Citation : 2002 Latest Caselaw 1563 Del
Judgement Date : 10 September, 2002
JUDGMENT
S.B. Sinha, C.J.
1. This appeal is directed against a judgment and order dated 13th September 1996 passed in CW 741/90 by a learned single Judge of this court whereby and whereunder the said writ petition was "allowed only to the extent of directing the respondents to execute and get registered, in accordance with law, the requisite perpetual lease deed in petitioner's favor within a period of two months from today" (13th September 1996).
2. The basic fact of the matter is not in dispute. In May 1988, an advertisement was published by the respondents herein to the effect that in respect of sale of Nazul land including plot No. A-1/171-A, Janakpuri, New Delhi measuring 444 sq. mts., a public auction would be held. Pursuant to and in furtherance of the said advertisement, the appellants herein participated in the bid and their offer having been found to be highest, the same was accepted. The appellants herein deposited 25% of the bid price. According to the appellants, on depositing the said amount, they found that several persons had encroached upon the land in question. By a letter dated 16th June 1988, the appellant brought the said matter to the notice of the respondents and requested them for removal of the encroachments before any further demand was raised by them.

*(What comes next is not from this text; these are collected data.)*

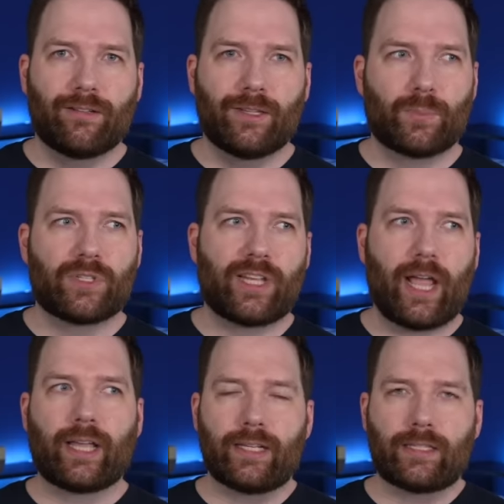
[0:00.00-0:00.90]
The
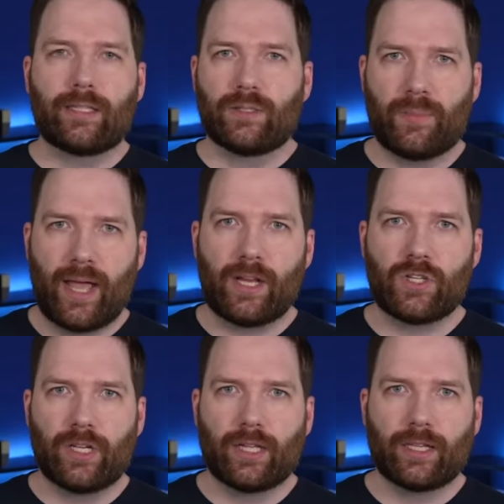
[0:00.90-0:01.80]
protagonist is
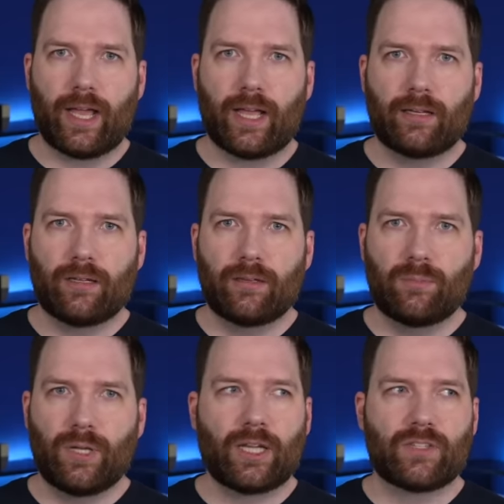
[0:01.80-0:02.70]
imagining that
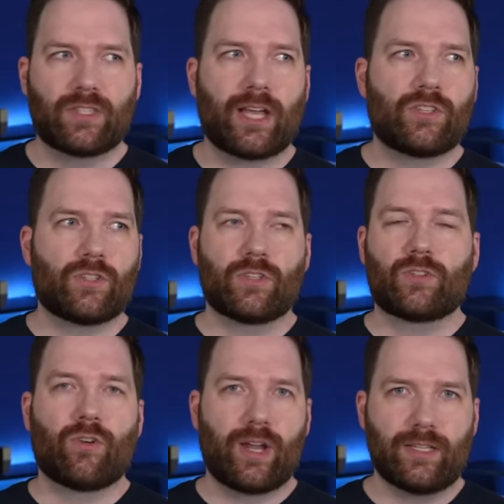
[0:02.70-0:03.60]
because that's just
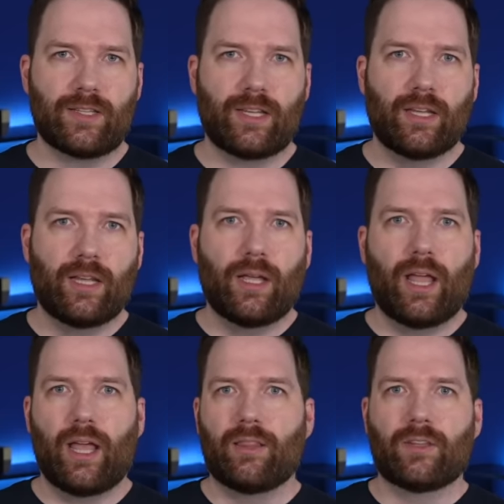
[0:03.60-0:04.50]
crazy.
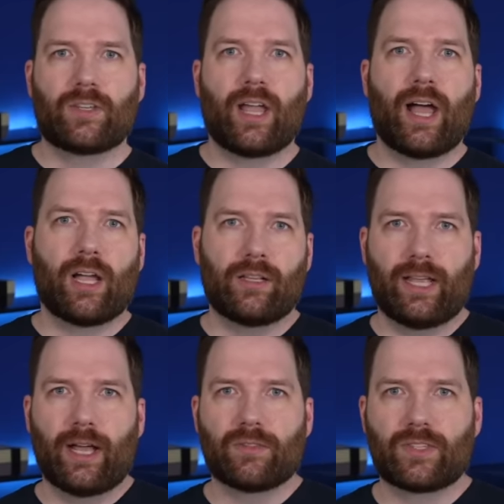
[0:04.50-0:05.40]
And this guy on
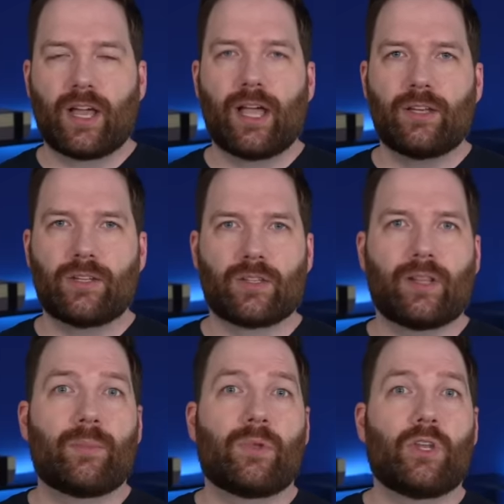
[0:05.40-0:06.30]
the outside just
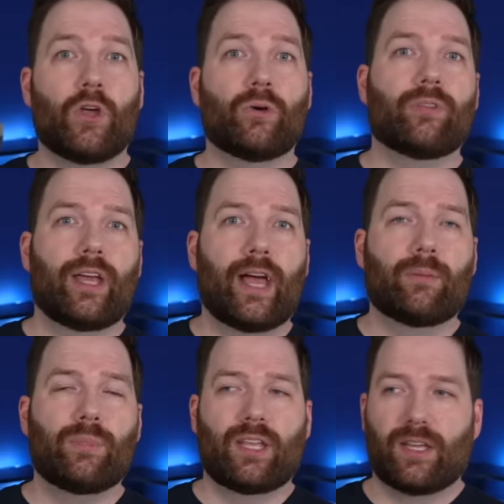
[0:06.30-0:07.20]
let me know
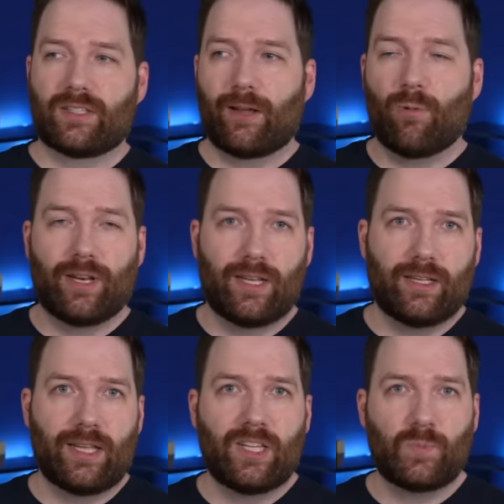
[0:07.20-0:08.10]
that because I went
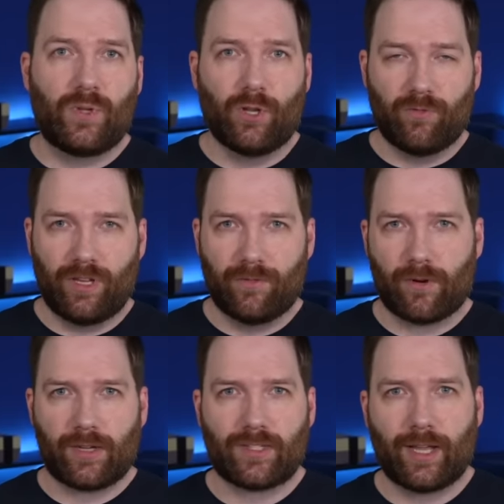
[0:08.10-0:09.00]
into his POV
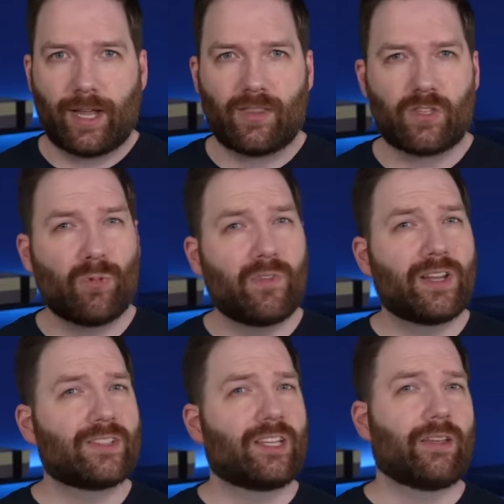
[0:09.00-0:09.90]
for a second. This movie
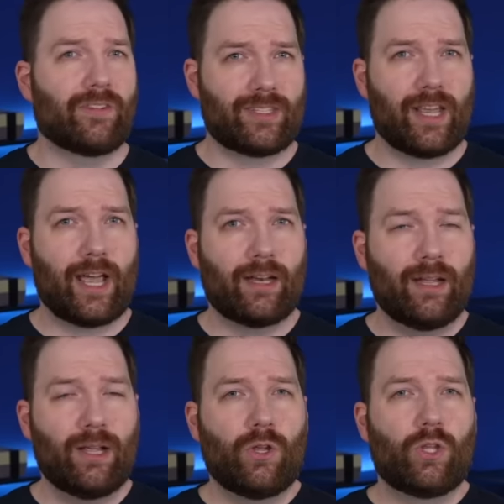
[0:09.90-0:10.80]
doesn't give us that.
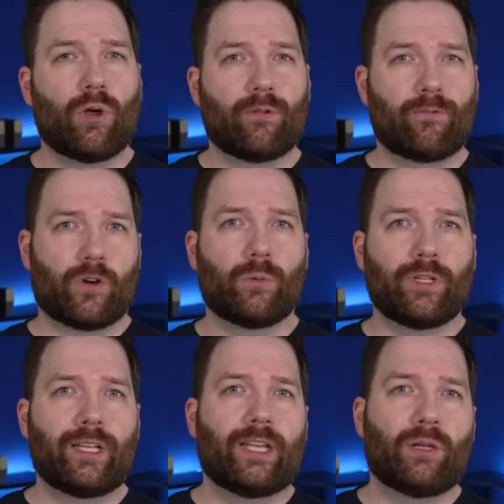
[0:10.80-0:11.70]
You are
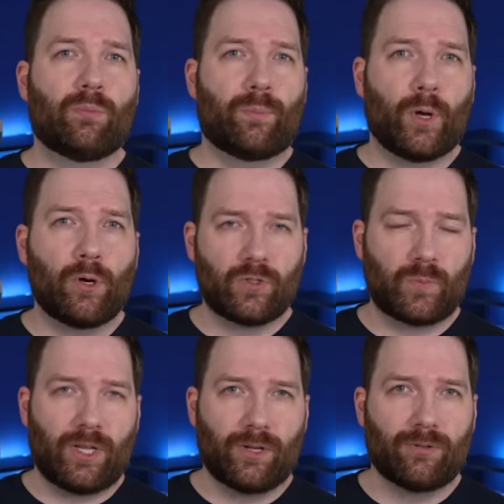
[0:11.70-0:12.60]
firmly in Beau's
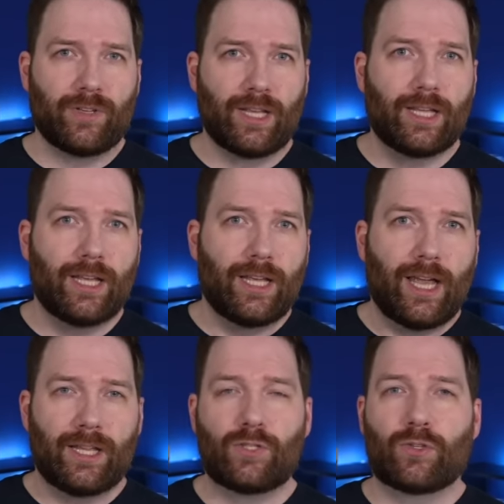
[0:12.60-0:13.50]
POV.
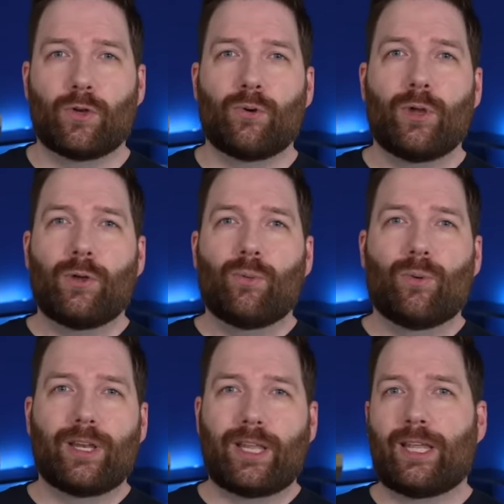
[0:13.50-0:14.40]
And so
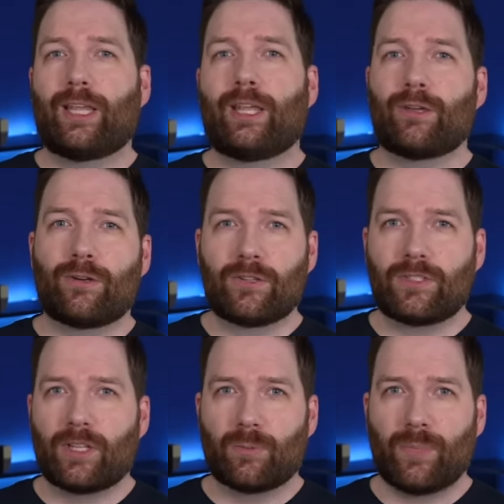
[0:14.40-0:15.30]
when he hears
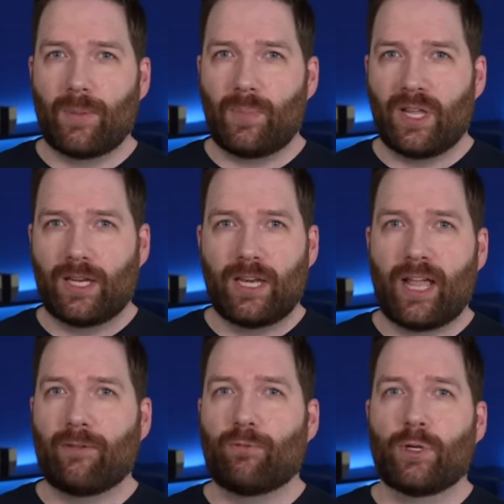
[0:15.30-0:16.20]
that there might be a
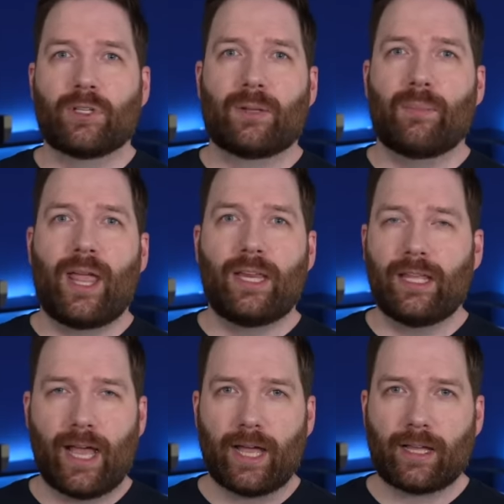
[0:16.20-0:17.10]
knife wielding
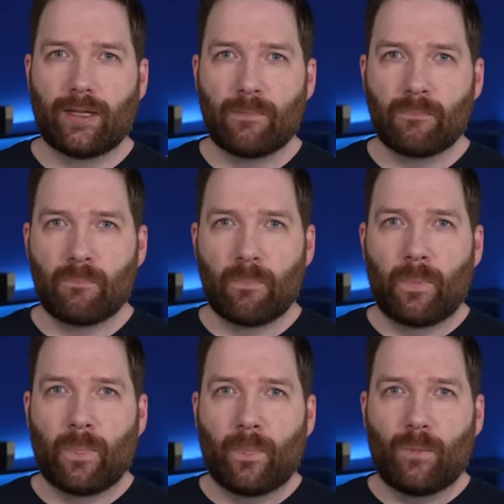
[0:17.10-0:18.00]
maniac
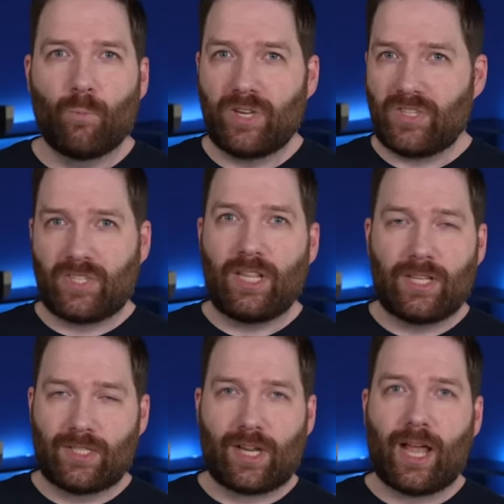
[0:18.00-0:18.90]
we see
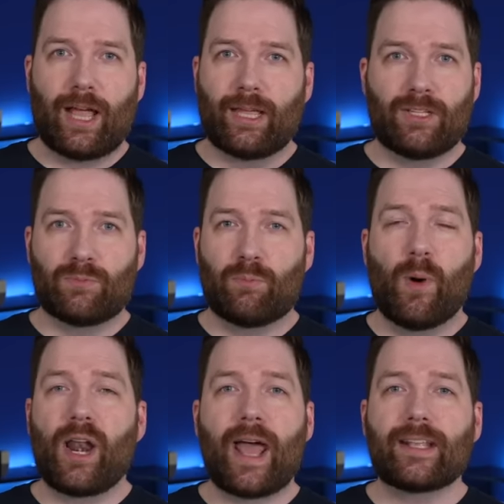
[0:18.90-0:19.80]
this guy and he's
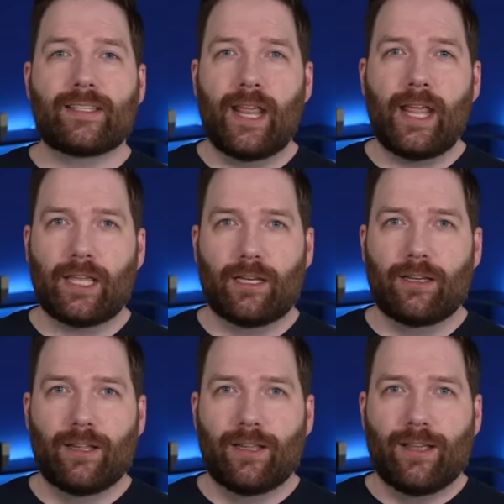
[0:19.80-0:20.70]
butt ass
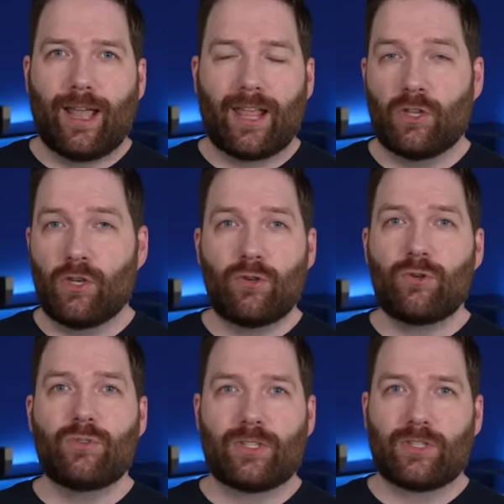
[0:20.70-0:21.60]
naked. And the
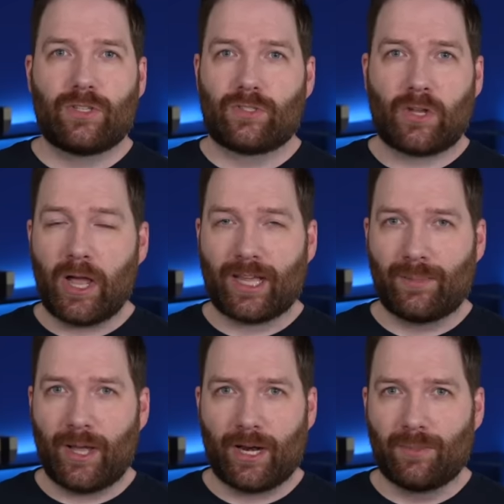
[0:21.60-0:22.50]
news is, is talking
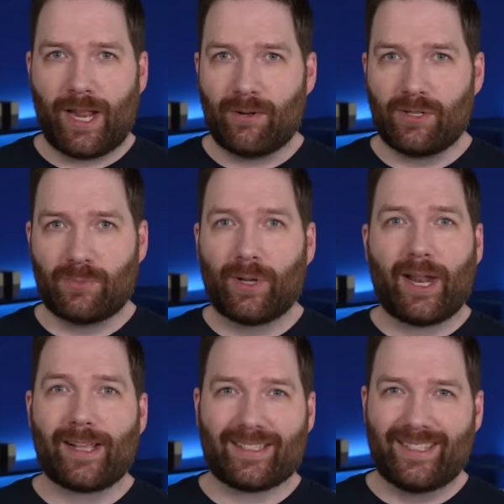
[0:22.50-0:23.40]
about him and how he's butt
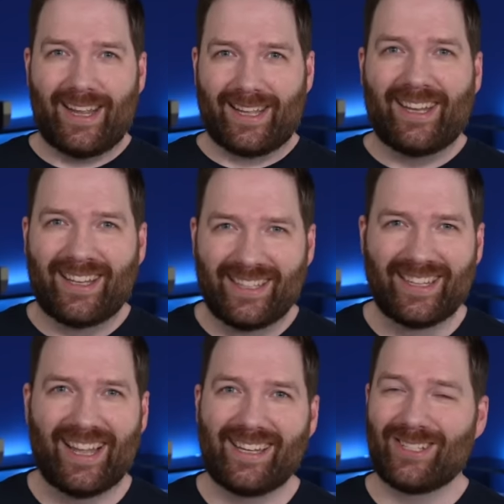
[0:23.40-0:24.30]
ass naked.
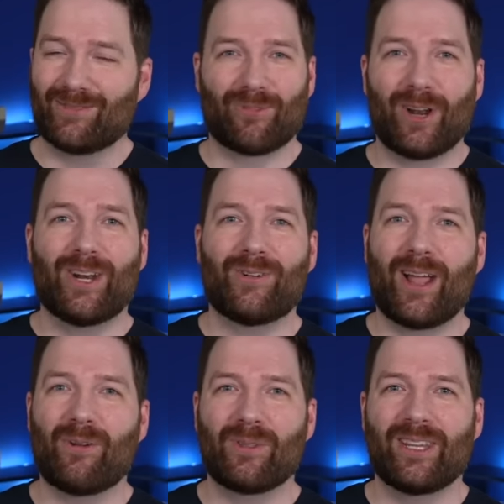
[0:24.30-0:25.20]
and he's running
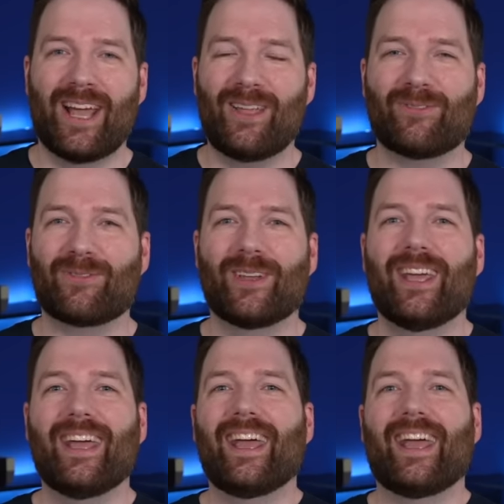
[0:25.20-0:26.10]
around with a knife
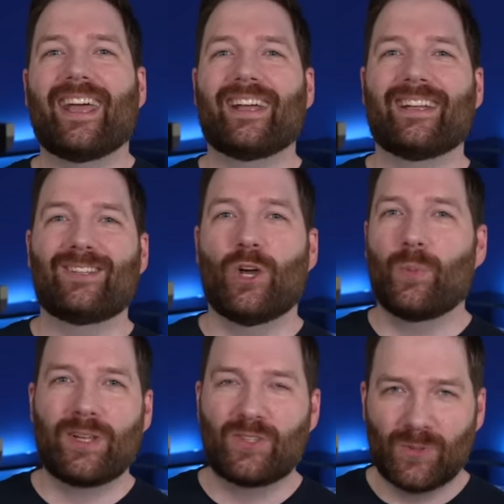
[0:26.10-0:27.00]
and
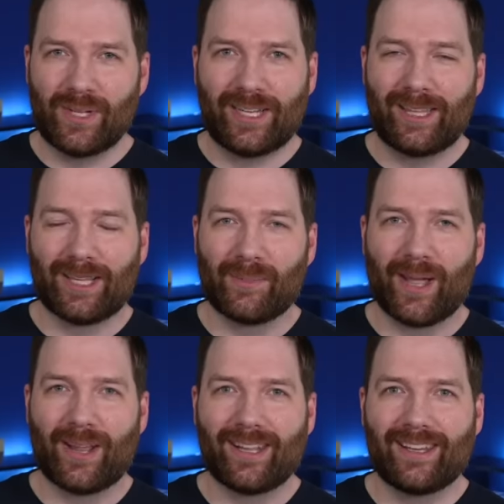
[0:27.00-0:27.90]
nobody's doing anything
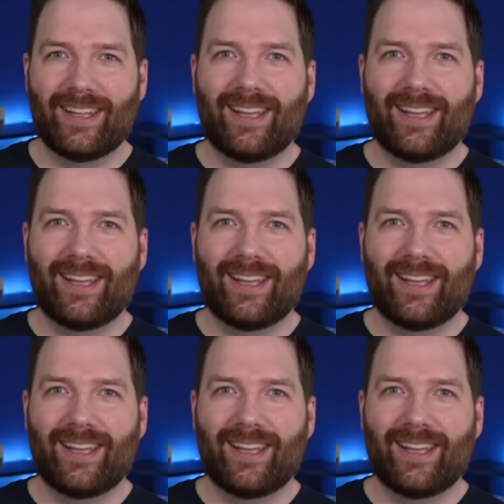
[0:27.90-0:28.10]
about it.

Allegedly, despite receipt of the said letter, the respondents issued demand notice on 22nd June 1988. The appellant requested for deferment of the said notice and requested the respondents to remove encroachments and hand over possession of the plot, pursuant to or in furtherance whereof, the appellant deposited the balance amount of 75% of the bid price to save forfeiture of earnest money in terms of earlier communication on or about 20th July 1988. The petitioner, thereafter, issued several letters for handing over peaceful possession of the land in question but no reply thereto was received from the respondents herein.

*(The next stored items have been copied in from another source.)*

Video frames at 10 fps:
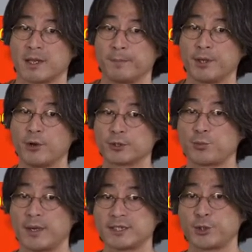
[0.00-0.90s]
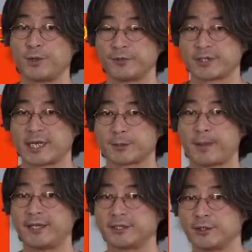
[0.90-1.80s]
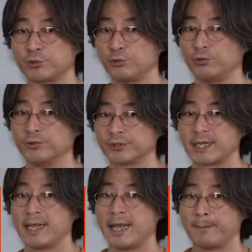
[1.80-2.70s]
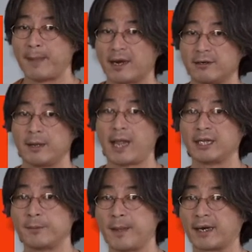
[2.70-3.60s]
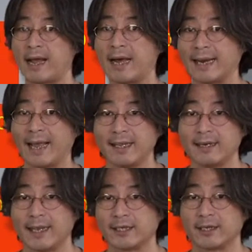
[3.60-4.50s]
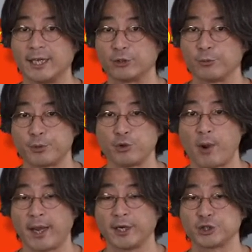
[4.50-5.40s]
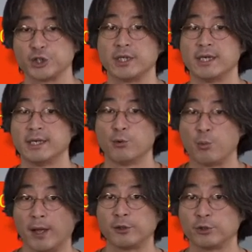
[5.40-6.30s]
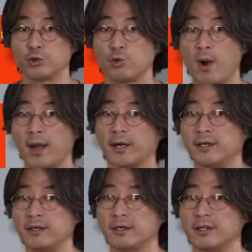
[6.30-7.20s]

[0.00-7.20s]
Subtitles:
because once the universe expands and cools, matter and antimatter annihilate into pure energy 1 to 1.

3. On or about 2nd March 19990, the petitioner filed a writ petition, inter alia, praying for the following relief:
"b) Direct the Delhi Development Authority to pay interest @ 24% per annum on the amount deposited with the Delhi Development Authority i.e. Rs. 21,05,000/- (Rupees twenty one lacs and five thousand only) since the date of deposit till the date the respondents hand over actual physical possession of the auctioned plot."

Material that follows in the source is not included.